§ **Try it**
The expected output is the data below, character for character, without its pictures.
+++ Data for this exercise
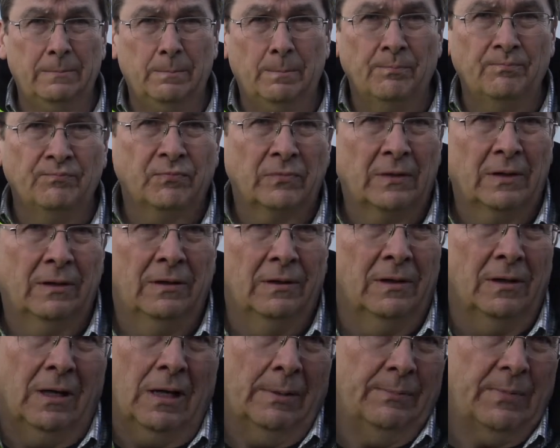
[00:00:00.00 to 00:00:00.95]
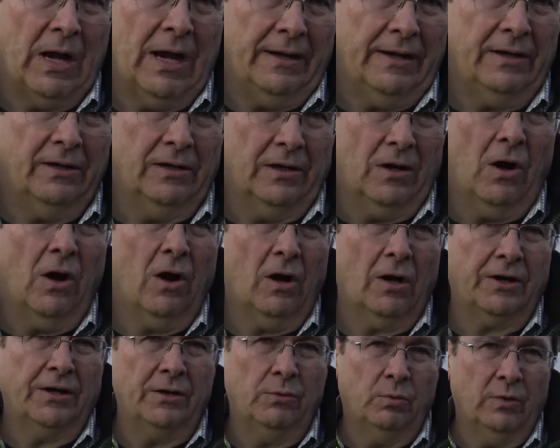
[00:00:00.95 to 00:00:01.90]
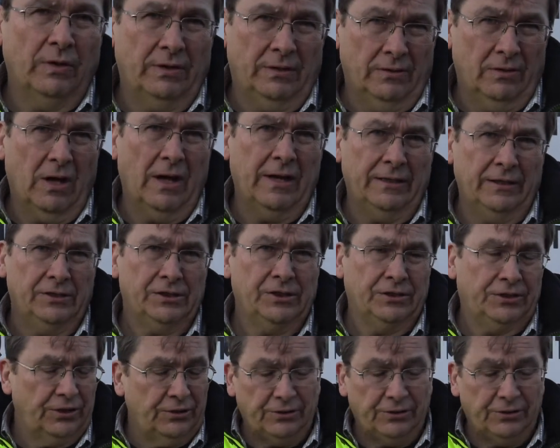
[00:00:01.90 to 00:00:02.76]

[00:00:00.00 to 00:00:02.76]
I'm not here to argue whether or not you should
++++++
§ **Exercise result**
[00:00:00.00 to 00:00:00.95]
[00:00:00.95 to 00:00:01.90]
[00:00:01.90 to 00:00:02.76]

[00:00:00.00 to 00:00:02.76]
I'm not here to argue whether or not you should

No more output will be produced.